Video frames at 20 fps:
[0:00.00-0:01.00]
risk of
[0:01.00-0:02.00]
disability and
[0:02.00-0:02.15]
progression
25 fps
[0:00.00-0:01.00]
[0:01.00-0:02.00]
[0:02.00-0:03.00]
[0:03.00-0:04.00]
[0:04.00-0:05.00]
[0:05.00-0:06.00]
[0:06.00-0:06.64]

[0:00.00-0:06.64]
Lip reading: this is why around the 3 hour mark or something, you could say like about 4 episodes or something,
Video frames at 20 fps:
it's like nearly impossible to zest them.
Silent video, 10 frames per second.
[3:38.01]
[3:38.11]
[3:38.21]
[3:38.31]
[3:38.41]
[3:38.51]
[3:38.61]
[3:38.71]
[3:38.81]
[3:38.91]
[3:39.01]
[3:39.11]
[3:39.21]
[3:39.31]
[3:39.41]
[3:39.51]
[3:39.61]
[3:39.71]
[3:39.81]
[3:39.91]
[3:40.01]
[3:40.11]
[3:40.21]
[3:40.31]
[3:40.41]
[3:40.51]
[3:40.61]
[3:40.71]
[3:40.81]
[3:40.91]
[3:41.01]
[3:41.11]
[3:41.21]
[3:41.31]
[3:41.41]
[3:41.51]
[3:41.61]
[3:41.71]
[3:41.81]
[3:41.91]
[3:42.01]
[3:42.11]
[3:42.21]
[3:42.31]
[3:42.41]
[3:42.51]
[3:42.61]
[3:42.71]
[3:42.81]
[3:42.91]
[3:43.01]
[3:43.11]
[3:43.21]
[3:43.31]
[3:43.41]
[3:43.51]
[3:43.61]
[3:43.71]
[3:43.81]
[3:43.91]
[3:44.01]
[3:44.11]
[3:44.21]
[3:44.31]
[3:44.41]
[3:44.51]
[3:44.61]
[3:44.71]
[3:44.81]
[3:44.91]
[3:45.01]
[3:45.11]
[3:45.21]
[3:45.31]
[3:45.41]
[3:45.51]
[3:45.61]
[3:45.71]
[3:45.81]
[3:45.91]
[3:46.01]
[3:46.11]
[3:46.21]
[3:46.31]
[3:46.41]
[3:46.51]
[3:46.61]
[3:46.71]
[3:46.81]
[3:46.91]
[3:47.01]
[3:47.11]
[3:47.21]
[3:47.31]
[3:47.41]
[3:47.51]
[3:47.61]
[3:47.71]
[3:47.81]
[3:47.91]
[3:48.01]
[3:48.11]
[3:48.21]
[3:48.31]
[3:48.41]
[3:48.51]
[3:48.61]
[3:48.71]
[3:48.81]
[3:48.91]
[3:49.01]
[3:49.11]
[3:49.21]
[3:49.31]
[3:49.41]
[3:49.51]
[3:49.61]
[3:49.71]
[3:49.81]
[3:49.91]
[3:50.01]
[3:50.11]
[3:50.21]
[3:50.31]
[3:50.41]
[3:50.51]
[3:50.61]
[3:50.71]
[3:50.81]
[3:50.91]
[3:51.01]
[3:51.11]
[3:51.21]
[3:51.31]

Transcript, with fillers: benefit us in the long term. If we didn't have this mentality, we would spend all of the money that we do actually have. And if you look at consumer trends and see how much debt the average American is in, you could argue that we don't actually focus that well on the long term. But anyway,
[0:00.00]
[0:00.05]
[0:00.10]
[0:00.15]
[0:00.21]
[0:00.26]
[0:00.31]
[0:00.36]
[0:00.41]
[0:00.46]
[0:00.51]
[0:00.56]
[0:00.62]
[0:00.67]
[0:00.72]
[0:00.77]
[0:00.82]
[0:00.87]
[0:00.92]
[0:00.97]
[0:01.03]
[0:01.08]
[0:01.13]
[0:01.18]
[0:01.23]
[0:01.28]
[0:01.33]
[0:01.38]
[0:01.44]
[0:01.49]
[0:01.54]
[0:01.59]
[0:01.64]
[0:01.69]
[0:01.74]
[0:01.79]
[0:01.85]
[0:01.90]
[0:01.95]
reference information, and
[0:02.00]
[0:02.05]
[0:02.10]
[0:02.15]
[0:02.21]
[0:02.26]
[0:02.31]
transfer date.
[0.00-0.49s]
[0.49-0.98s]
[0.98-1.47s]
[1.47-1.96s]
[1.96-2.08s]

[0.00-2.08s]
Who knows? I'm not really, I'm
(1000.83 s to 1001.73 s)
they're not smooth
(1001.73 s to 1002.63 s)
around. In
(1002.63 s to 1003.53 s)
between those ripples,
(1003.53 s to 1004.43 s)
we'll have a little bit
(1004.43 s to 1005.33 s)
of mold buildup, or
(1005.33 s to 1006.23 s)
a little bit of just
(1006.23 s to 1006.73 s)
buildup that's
__________
§ Exercise requirements: Counting only lines that contain the word "could", give the number found in the data, and nothing else.

§ Solution to this exercise: 2